Ce texte est un extrait de nos Perspectives Mondiales 2004

La crise générale du capitalisme trouve son expression dans les violents bouleversements des relations internationales.

Toutes sortes de fissures apparaissent dans des institutions qui ont été soigneusement mises sur pied après 1945 dans le but d’assurer la stabilité de l’ordre capitaliste mondial et l’hégémonie des Etats-Unis sur ses « alliés ». Au cours des quelques semaines qui ont précédé la guerre en Irak, les Nations Unis, l’OTAN, l’Union Européenne et le G8 sont entrés en crise, cumulant tous les symptômes de la dislocation. Toutes ces institutions furent déchirées par des divisions et des dissensions internes.

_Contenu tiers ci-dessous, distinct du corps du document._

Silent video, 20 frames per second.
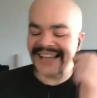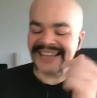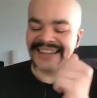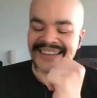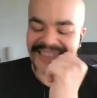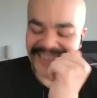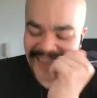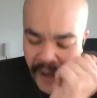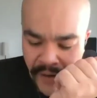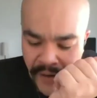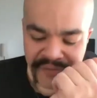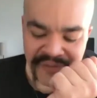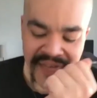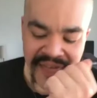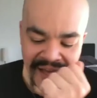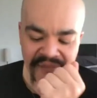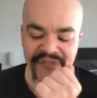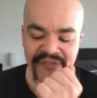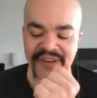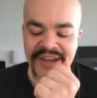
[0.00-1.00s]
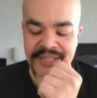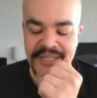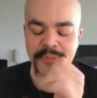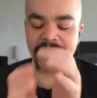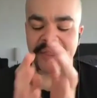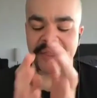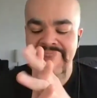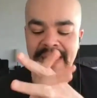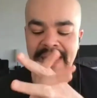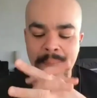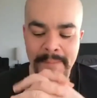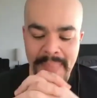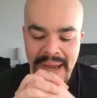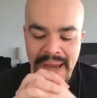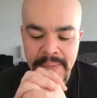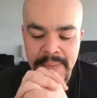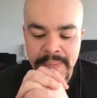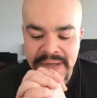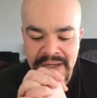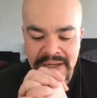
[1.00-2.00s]
love that Facebook thing. That
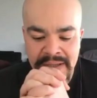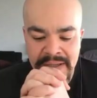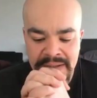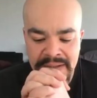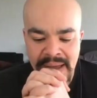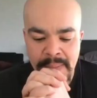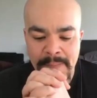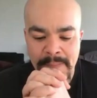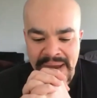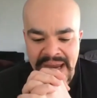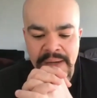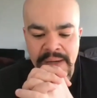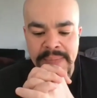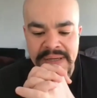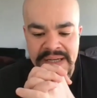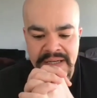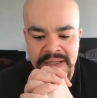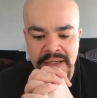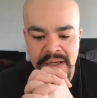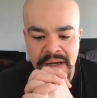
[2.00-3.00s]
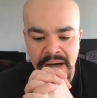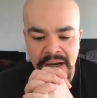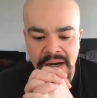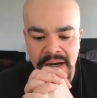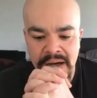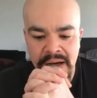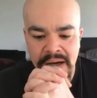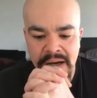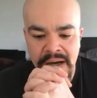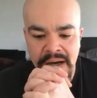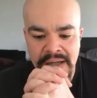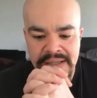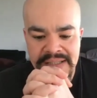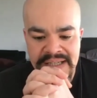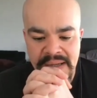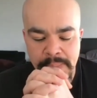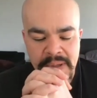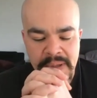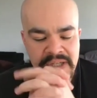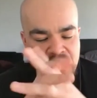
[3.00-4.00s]
made me
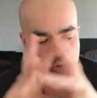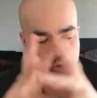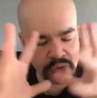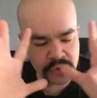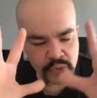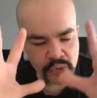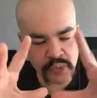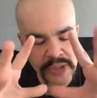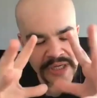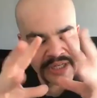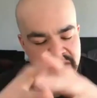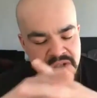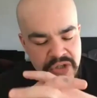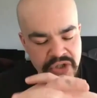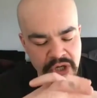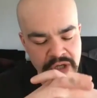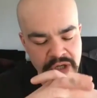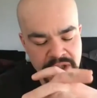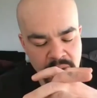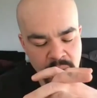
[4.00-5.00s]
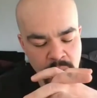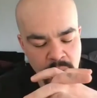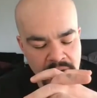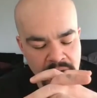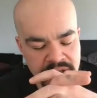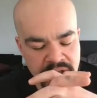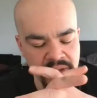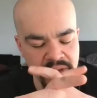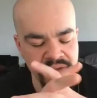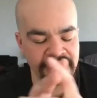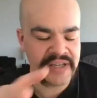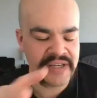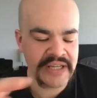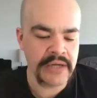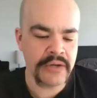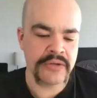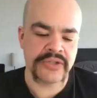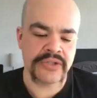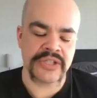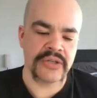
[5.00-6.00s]
dip into you and do research on you and watch all the
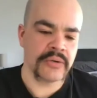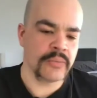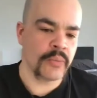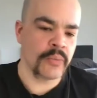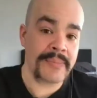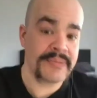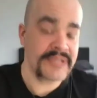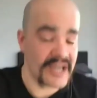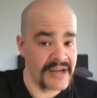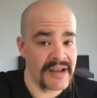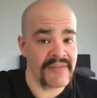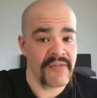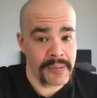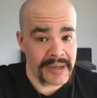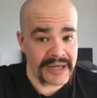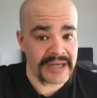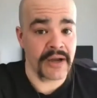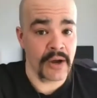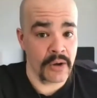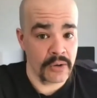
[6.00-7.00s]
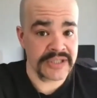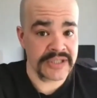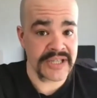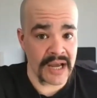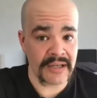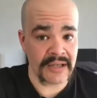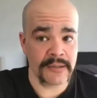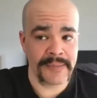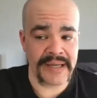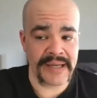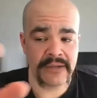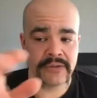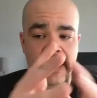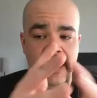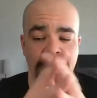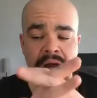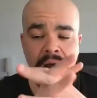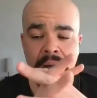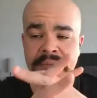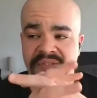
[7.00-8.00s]
videos and your website. Everybody go to
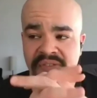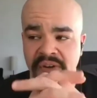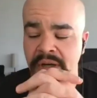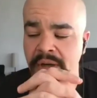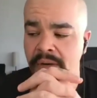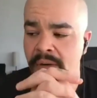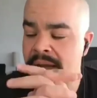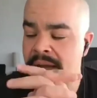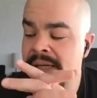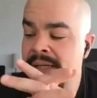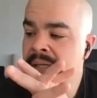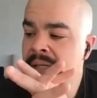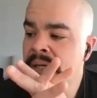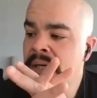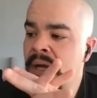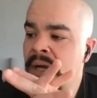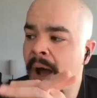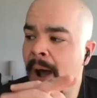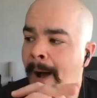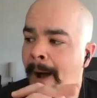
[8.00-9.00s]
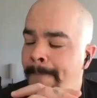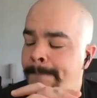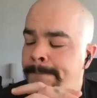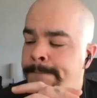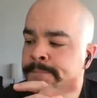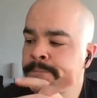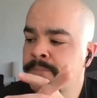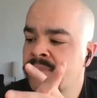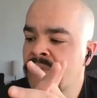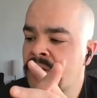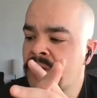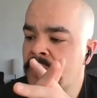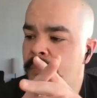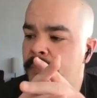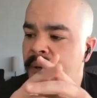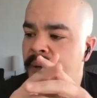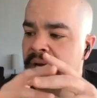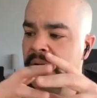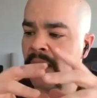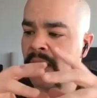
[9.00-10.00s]
scottlobaido.com. It's fucking great.
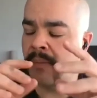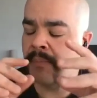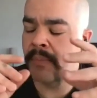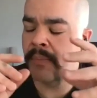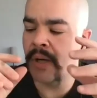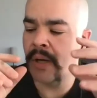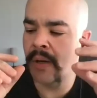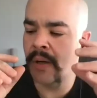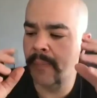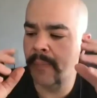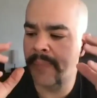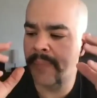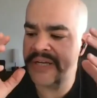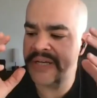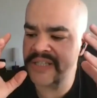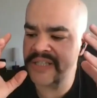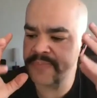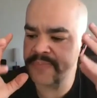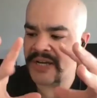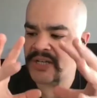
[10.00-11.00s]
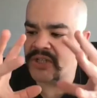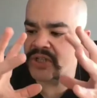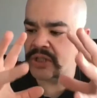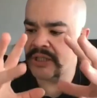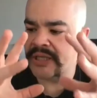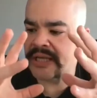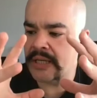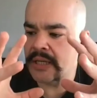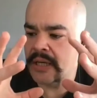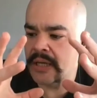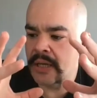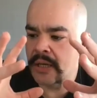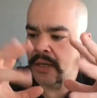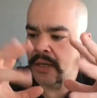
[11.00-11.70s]
But especially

Il y eut même un conflit ouvert entre les Etats-Unis et la Turquie, laquelle a pourtant soutenu, sans poser de question, toutes les invasions américaines depuis 1945.

Ces phénomènes ne sont ni secondaires, ni de simple « corrections », mais représentent au contraire une crise sérieuse des relations internationales - la plus sérieuse depuis 1945. On peut faire une analogie avec les phénomènes de la géologie. Des ajustements mineurs - les « corrections » - interviennent en permanence dans la croûte terrestre, en réponse aux pressions qui s’exercent sous la surface. Mais dans certaines circonstances, ces ajustements mineurs produisent des résultats exceptionnels et spectaculaires. Ce qui commence comme un ajustement mineur se termine en un énorme bouleversement - un tremblement de terre.

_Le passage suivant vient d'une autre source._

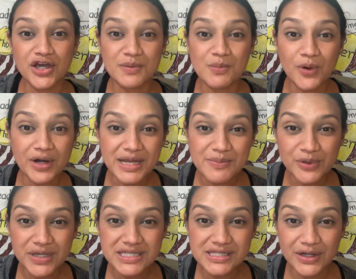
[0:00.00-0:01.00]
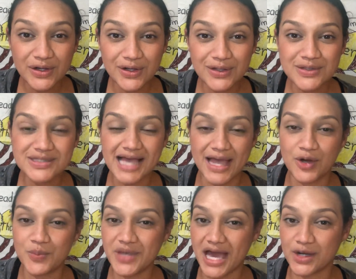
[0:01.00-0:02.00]
Good morning, boys and girls. I
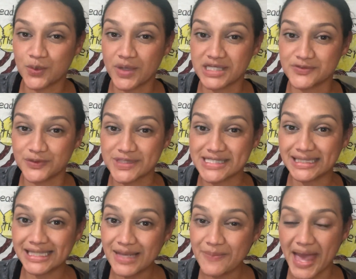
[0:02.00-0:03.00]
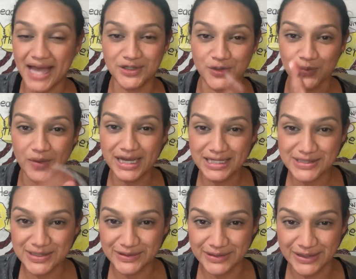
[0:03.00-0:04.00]
hope you had a restful sleep and you're ready
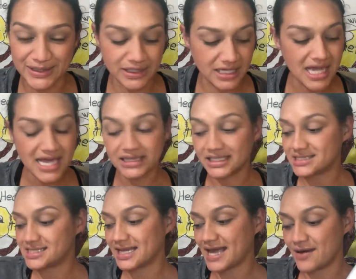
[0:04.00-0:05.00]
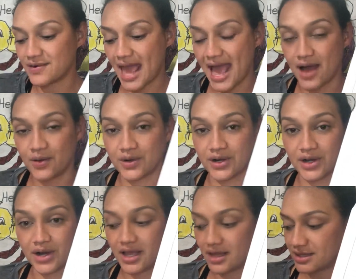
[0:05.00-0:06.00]
to learn. Let's take out
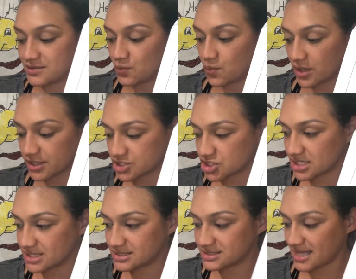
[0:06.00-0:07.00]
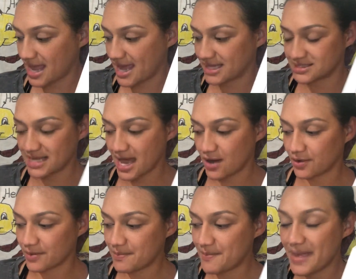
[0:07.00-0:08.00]
our worksheets and our
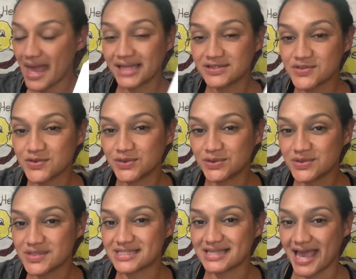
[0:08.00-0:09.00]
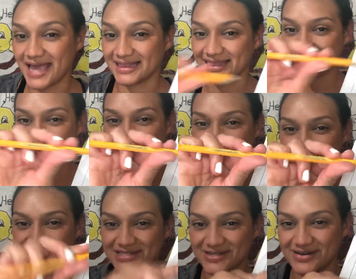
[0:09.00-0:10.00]
pencils and let's get
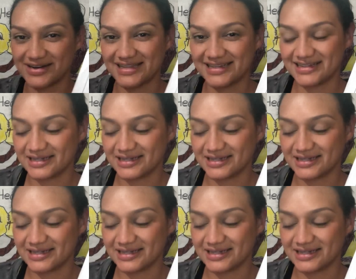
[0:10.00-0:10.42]
started.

L’effondrement de l’URSS, à l’instar d’une modification sismique des plaques tectoniques, a provoqué une modification soudaine et fondamentale dans l’équilibre des forces à l’échelle mondiale. Et comme dans tout changement de cette nature, des tremblements de terre en ont résulté. Ce à quoi nous avons assisté après le 11 septembre est l’équivalent, dans le domaine de la diplomatie, d’un tremblement de terre. Le tableau général est composé d’un enchaînement de convulsions et d’explosions. Ceci reflète l’impasse du capitalisme à l’échelle mondiale. Cette impasse s’exprime à travers une lutte féroce pour des marchés, des matières premières et des sphères d’influences, ce qui abouti à une succession de guerres et de crises diplomatiques.

Tout comme la croûte terrestre, la structure de la politique et de l’économie mondiales est un mécanisme assez fragile, sujet à des cataclysmes. C’est pourquoi la méthode empirique - qui s’appuie sur ce qui est immédiatement perceptible, ou sur ce qui nous est familier du fait des expériences passées - est désespérément inadaptée à l’interprétation de phénomènes aussi complexes et contradictoires. Pour comprendre ce qui se passe à l’échelle du monde, il ne suffit pas de prendre note de tel changement ou de tel phénomène accidentels. Il est nécessaire de saisir les processus sous-jacents et de mettre en lumière leurs contradictions internes et leurs tendances fondamentales.

Il est généralement admis que la situation générale - économique, diplomatique et militaire - est plus ou moins stable, et qu’elle tend toujours vers un certain équilibre. Il y a là une part de vérité, mais le fait est que cet « équilibre  » est sujet à des perturbations constantes. La conduite actuelle de l’impérialisme américain ressemble à celle de sa première grande période d’expansion, à la fin du XIXème siècle, lorsqu’il montrait sa puissance pour la première fois dans la guerre avec l’Espagne pour la domination de Cuba, ou qu’il s’emparait des Philippines et de Porto Rico. Cette nouvelle politique est une réminiscence de la période de Théodore Roosevelt, lorsque les Etats-Unis organisaient des provocations, comme le naufrage du Maine, pour justifier leur intervention armée à Cuba, en 1898.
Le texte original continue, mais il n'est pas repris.